Here's an interesting article on why paper books are better than ereaders.

http://www.mcsweeneys.net/articles/the-smell-of-a-book

38NanaCC
Feb 25, 2013, 8:44 pm

>37 RidgewayGirl: Clever article. I love the feel of a paper book, but I love my Kindle too. There is nothing like getting on a plane with 100+ books in my carry-on bag.

39AnnieMod
Feb 25, 2013, 9:28 pm

>37 RidgewayGirl:

I really do not understand why people try to make it an either/or question. An e-reader is a complementary device to normal books, not a replace one :)

40RidgewayGirl
Feb 26, 2013, 7:45 am

That's where I stand, Annie. I mostly read paper books, but the ereader is ideal for enormous books (I wouldn't be able to carry Infinite Jest around with me in paper form) and for reading late at night, when a lamp would disturb my SO.

41Nickelini
Feb 28, 2013, 7:43 pm

Course syllabi from famous authors who were also professors.
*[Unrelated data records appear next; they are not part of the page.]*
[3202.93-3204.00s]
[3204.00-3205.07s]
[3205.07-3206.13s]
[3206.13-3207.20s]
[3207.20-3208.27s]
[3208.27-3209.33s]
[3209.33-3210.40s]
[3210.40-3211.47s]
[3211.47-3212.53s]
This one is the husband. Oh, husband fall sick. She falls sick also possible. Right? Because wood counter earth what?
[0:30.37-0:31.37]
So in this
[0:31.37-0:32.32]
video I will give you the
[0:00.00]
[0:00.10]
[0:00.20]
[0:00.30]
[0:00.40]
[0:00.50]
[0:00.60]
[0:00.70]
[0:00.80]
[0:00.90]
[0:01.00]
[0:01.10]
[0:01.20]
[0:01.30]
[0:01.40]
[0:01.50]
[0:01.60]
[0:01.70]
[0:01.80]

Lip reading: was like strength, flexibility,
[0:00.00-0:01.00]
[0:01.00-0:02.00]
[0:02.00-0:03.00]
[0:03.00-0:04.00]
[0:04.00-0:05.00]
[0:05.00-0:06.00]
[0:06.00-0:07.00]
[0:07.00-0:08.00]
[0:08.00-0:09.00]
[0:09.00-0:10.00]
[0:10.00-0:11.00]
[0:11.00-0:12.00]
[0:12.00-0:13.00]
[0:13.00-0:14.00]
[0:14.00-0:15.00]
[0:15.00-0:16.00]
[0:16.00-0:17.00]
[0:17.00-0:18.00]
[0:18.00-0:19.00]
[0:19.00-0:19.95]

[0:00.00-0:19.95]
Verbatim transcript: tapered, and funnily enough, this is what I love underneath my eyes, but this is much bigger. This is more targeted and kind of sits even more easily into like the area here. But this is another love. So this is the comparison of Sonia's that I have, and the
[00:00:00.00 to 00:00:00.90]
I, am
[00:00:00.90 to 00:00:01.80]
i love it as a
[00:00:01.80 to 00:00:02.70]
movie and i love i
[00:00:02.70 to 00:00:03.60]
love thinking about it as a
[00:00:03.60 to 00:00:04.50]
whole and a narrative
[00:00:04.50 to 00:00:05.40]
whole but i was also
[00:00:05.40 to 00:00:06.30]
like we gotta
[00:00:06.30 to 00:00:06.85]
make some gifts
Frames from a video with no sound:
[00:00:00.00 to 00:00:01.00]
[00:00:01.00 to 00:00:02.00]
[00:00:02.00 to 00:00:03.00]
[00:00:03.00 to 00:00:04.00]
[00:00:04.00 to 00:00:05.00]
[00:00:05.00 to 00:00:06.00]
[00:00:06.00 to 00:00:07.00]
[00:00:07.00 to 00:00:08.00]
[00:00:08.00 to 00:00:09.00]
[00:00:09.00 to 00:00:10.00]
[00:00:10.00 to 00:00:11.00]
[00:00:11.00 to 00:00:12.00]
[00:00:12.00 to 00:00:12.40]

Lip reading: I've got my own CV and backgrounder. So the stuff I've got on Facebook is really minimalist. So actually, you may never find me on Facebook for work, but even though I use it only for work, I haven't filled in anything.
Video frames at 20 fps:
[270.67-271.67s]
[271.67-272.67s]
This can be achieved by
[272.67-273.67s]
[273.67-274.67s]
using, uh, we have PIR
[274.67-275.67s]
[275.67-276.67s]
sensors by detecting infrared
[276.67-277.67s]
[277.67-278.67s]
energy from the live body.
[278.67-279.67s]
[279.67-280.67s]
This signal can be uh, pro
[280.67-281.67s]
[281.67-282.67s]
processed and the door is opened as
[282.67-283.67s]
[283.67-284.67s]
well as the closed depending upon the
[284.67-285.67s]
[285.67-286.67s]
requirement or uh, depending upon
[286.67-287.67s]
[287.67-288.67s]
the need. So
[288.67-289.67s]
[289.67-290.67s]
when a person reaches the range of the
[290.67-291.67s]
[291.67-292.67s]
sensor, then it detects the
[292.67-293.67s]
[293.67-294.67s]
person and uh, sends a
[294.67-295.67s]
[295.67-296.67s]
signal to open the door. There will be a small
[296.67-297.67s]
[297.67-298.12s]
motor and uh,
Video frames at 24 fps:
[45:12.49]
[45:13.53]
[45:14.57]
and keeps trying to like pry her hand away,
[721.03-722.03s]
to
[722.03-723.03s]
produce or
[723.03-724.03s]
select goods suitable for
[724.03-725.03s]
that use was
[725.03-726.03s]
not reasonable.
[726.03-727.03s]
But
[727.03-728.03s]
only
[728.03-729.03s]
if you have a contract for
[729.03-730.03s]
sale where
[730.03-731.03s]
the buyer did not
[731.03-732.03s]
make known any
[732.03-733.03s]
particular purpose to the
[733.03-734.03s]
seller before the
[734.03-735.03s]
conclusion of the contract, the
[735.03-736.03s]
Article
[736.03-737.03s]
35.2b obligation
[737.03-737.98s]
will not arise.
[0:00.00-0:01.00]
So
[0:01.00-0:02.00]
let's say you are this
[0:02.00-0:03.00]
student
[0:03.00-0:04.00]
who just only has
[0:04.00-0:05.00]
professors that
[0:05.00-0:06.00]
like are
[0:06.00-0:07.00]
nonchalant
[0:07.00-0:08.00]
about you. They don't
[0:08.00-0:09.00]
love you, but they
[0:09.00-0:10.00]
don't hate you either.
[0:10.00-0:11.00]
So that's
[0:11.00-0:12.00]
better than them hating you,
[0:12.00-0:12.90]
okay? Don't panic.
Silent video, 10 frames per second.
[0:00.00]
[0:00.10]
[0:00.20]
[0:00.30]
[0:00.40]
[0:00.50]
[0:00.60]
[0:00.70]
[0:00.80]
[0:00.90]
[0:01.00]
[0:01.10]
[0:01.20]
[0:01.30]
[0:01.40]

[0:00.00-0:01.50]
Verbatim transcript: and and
The one by David Foster Wallace is a bit tricky to see, but is worth squinting through.

http://www.theatlantic.com/entertainment/archive/2013/02/i-urge-you-to-drop-e67-...

42detailmuse
Mar 1, 2013, 10:18 am

>41 Nickelini: Good collection from The Atlantic. Makes me want to read something by Lynda Barry.

Here's one reason a publisher intentionally designed unappealing covers.

March/April thread is up here.

43Nickelini
Mar 1, 2013, 10:26 am

#42 - how fascinating!

44RidgewayGirl
Mar 1, 2013, 11:20 am

Lynda Barry is the awesomest. I highly recommend her.